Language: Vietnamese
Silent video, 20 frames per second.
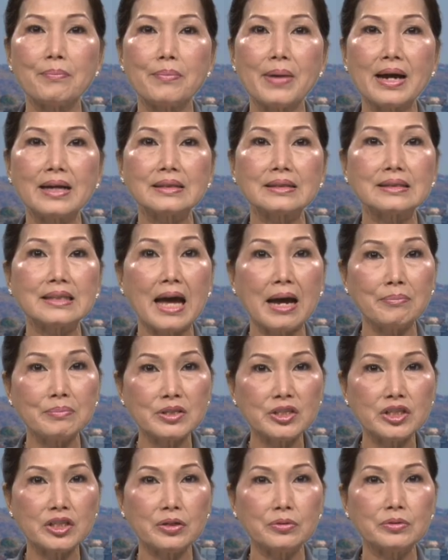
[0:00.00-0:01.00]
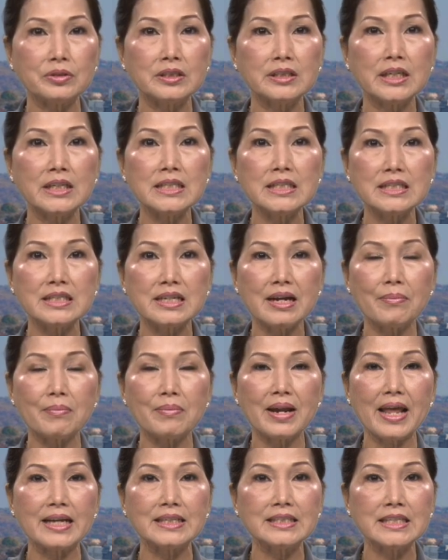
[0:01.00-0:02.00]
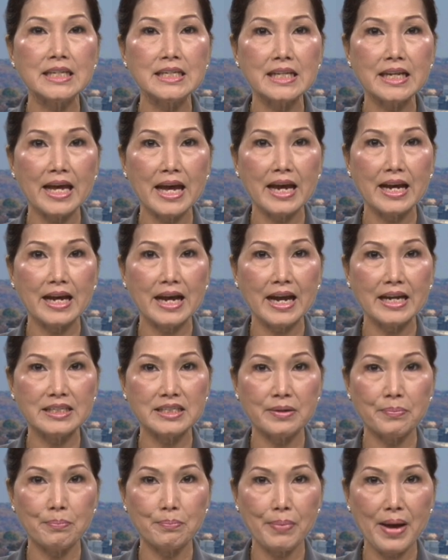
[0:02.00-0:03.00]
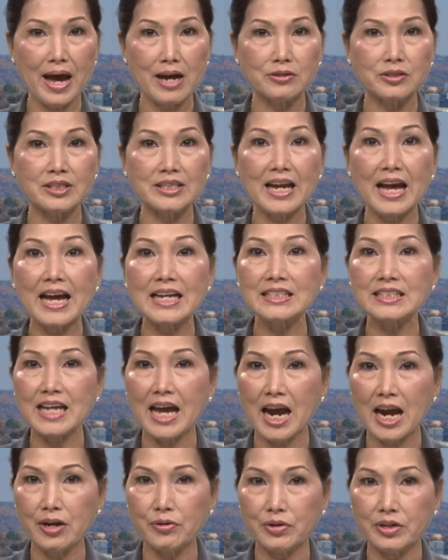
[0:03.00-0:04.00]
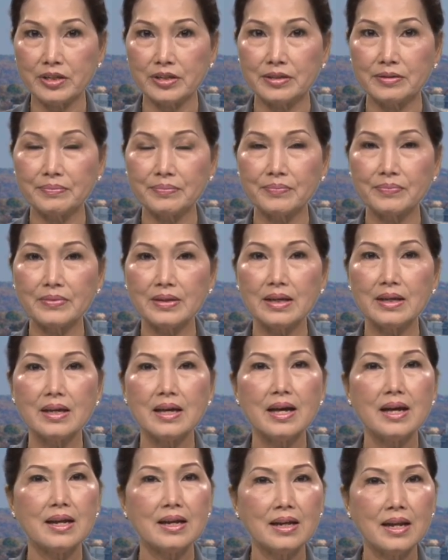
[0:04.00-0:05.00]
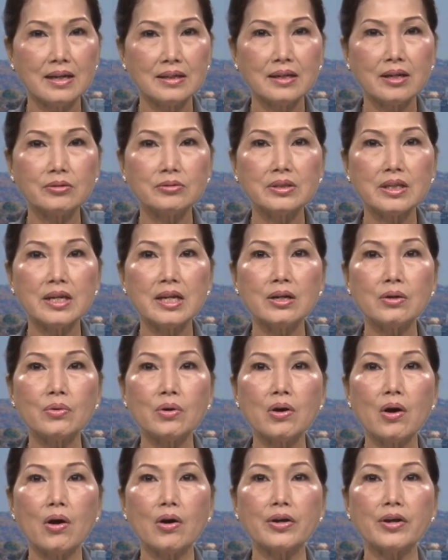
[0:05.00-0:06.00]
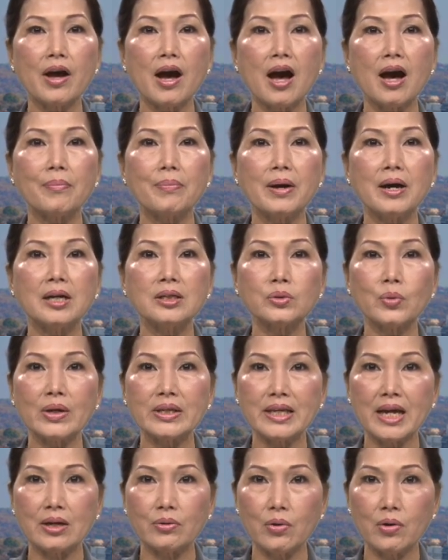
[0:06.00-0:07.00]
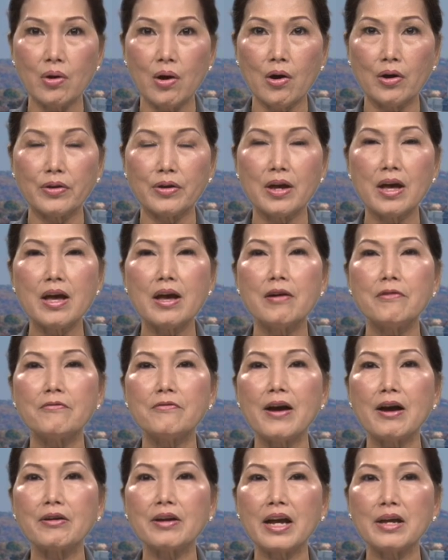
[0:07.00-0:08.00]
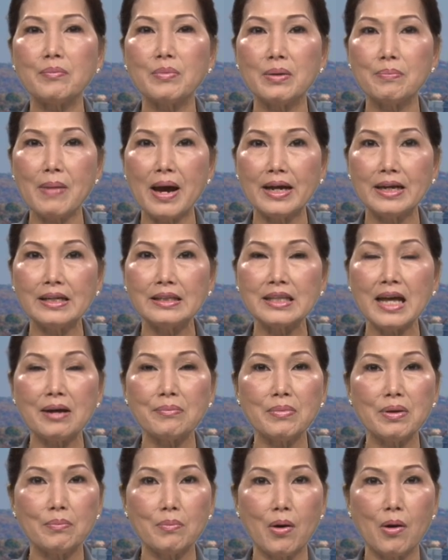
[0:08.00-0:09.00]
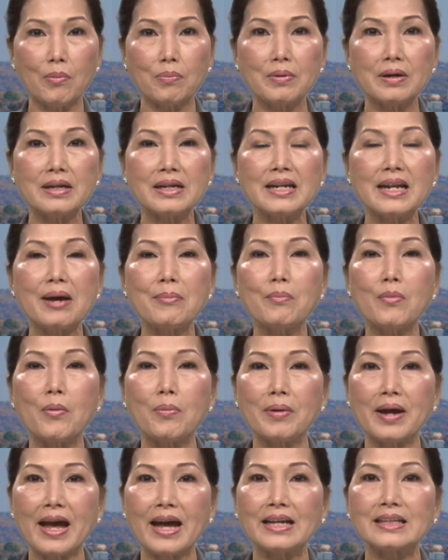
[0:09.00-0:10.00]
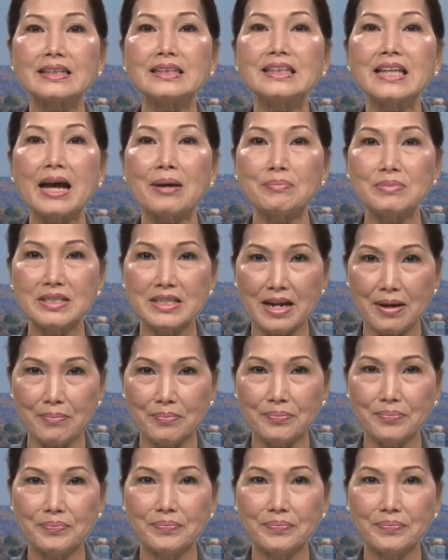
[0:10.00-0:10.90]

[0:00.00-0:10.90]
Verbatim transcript: bằng 8 triệu 909.200 pounds cast iron. Lần đầu tiên Quốc hội họp ở tòa nhà Quốc hội vào ngày 17 tháng 11 năm 1800.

• _Work task_: What is needed is an exact output of the records above, with every picture left out.

• _Solution for this exercise_:
Language: Vietnamese
Silent video, 20 frames per second.
[0:00.00-0:01.00]
[0:01.00-0:02.00]
[0:02.00-0:03.00]
[0:03.00-0:04.00]
[0:04.00-0:05.00]
[0:05.00-0:06.00]
[0:06.00-0:07.00]
[0:07.00-0:08.00]
[0:08.00-0:09.00]
[0:09.00-0:10.00]
[0:10.00-0:10.90]

[0:00.00-0:10.90]
Verbatim transcript: bằng 8 triệu 909.200 pounds cast iron. Lần đầu tiên Quốc hội họp ở tòa nhà Quốc hội vào ngày 17 tháng 11 năm 1800.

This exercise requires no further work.